- Written by: Mohammad-Reza Varzi
- Directed by: Mohammad-Reza Varzi
- Starring: Kourosh Tahami; Jamshid Mashayekhi; Mohamad Motie; Mohammad-Reza Sharifinia; Hesam Navabsafavi; Elham Hamidi; Daryoush Kardan; Saeed Amirsoleimani; Valiollah Momeni; Faghiheh Soltani; Sepand Amirsoleimani; Rozita Ghafari; Arzhang Amirfazli; Reza Fayazi; Javad Hashemi; Kamand Amirsoleimani; Saghar Azizi;
- Composer: Babak Zarrin
- Country of origin: Iran
- Original language: Persian
- No. of seasons: 1
- No. of episodes: 28

Production
- Producer: Ali Ladoni
- Cinematography: Farshad Khaleqi
- Editor: Yalda Jabali
- Camera setup: Multi-camera
- Running time: 44 minutes

Original release
- Network: iFilm
- Release: September 9, 2010 – 2010

= Foggy Tabriz (TV series) =

Foggy Tabriz (تبریز در مه; also known as Tabriz in Fog) is an Iranian historical drama television series directed by Mohammad-Reza Varzi. It ran for one season with 28 episodes. It was one of the first flagship series to air on iFilm.

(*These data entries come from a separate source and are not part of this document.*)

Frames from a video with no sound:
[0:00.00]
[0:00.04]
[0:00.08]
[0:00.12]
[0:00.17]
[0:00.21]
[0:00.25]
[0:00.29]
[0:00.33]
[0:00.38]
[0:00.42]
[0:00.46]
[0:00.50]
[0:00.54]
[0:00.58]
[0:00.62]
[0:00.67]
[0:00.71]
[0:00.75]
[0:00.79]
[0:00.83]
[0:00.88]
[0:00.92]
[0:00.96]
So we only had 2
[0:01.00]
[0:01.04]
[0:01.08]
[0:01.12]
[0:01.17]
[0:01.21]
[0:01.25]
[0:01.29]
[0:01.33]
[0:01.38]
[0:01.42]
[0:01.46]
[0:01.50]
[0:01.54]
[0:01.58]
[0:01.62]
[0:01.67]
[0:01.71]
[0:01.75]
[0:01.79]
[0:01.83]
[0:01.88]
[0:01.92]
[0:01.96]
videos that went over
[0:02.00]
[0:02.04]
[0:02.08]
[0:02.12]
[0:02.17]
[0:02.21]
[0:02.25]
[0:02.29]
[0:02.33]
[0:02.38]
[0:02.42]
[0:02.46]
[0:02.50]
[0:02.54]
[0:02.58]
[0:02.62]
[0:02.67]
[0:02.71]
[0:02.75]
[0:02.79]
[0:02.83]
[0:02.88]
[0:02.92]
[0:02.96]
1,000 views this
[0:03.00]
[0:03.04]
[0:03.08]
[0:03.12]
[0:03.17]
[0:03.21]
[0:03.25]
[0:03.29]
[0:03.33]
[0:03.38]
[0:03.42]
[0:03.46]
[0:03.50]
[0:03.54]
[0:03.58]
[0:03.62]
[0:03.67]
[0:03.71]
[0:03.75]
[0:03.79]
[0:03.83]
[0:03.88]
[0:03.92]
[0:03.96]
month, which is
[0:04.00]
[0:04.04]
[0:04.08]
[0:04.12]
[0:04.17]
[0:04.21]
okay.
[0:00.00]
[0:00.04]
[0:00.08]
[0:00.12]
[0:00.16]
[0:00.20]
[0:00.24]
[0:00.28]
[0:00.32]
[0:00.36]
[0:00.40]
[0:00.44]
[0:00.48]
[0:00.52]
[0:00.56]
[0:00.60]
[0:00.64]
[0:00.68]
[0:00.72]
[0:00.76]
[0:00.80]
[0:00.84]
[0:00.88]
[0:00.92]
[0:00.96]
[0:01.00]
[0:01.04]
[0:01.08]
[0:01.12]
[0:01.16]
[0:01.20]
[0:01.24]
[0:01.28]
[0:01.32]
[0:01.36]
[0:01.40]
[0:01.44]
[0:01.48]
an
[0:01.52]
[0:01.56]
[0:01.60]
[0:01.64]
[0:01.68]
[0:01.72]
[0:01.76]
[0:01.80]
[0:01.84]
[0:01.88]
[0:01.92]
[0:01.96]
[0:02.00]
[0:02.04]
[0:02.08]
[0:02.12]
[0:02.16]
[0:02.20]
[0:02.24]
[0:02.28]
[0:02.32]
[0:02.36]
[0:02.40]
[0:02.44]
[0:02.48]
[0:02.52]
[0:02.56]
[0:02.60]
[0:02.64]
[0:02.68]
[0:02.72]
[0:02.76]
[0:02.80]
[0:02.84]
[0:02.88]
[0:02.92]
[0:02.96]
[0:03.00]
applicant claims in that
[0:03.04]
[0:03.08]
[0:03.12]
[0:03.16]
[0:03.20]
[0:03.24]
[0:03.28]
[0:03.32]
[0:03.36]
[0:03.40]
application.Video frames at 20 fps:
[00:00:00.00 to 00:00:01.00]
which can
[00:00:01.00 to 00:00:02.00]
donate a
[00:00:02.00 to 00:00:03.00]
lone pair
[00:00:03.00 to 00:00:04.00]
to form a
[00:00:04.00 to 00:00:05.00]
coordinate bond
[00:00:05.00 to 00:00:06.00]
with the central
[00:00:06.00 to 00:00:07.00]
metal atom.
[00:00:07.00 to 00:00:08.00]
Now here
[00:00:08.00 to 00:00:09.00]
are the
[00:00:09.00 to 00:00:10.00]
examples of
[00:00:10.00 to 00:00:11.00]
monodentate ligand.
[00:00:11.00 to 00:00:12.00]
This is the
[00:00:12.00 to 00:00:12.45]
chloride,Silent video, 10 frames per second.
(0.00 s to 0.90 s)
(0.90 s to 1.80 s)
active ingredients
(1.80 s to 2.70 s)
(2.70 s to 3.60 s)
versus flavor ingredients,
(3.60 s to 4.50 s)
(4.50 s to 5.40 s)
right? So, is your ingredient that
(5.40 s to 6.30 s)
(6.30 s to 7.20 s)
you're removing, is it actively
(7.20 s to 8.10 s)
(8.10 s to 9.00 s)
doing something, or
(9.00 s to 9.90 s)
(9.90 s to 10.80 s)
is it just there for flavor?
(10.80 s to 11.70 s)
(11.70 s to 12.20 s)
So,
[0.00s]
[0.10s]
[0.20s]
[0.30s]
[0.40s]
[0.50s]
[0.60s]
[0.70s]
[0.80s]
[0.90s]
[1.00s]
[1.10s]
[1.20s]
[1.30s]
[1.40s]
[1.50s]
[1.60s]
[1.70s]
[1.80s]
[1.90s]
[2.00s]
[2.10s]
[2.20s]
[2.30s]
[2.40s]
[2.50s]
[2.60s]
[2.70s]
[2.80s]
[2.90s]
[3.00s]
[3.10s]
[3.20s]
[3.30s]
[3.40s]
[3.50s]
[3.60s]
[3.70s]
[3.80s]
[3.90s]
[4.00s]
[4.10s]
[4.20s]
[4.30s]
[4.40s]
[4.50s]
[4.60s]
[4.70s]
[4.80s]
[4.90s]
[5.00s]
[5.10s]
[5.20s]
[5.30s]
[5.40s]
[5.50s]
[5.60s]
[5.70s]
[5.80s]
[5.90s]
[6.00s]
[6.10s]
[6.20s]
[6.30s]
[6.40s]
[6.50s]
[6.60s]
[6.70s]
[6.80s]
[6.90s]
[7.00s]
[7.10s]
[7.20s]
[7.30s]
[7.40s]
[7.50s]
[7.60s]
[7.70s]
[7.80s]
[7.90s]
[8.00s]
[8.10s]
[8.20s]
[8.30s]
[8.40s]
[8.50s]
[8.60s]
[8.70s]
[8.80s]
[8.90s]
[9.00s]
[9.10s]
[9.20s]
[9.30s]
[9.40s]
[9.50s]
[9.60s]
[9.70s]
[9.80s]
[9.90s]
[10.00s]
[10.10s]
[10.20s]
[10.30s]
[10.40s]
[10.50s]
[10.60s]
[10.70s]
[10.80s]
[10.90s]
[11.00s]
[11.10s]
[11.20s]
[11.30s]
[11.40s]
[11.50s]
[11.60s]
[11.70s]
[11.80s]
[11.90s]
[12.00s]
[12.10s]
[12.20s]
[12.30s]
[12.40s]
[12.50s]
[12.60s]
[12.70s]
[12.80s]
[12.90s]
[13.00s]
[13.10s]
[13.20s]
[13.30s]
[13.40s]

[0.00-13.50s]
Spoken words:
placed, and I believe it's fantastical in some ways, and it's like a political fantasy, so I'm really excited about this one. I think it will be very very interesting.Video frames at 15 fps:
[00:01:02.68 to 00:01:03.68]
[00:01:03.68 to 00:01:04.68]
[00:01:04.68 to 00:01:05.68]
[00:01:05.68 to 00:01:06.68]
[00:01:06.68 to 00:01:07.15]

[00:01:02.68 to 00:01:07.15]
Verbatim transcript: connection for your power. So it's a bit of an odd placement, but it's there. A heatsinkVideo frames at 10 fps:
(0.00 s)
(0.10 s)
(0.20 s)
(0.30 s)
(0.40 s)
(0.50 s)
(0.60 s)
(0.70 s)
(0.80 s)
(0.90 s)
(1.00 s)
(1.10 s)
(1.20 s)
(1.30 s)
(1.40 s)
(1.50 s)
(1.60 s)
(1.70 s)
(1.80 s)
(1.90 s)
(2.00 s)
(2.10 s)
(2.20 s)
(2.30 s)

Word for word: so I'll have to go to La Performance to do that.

It stars an ensemble cast consisting of twelve actors and actresses: Kourosh Tahami, Jamshid Mashayekhi, Mohamad Motie, Mohammad-Reza Sharifinia, Hesam Navabsafavi, Elham Hamidi, Daryoush Kardan, Valiollah Momeni, Rozita Ghaffari, Arzhang Amirfazli, Javad Hashemi, and Kamand Amir Soleymani.

==Premise==
The series is set in the 19th century during the Russo-Persian Wars and shown from the perspective of the Iranians. The imperial powers of Europe are immersed in colonial wars and Iran is caught in the middle. French and English forces attempt to gain control over Fath-Ali Shah Qajar, the king, who is more concerned with the pleasures of daily life in his palace than with the well-being of his country. Meanwhile, the crown prince Abbas Mirza fights to keep Russian invaders from attacking Iran.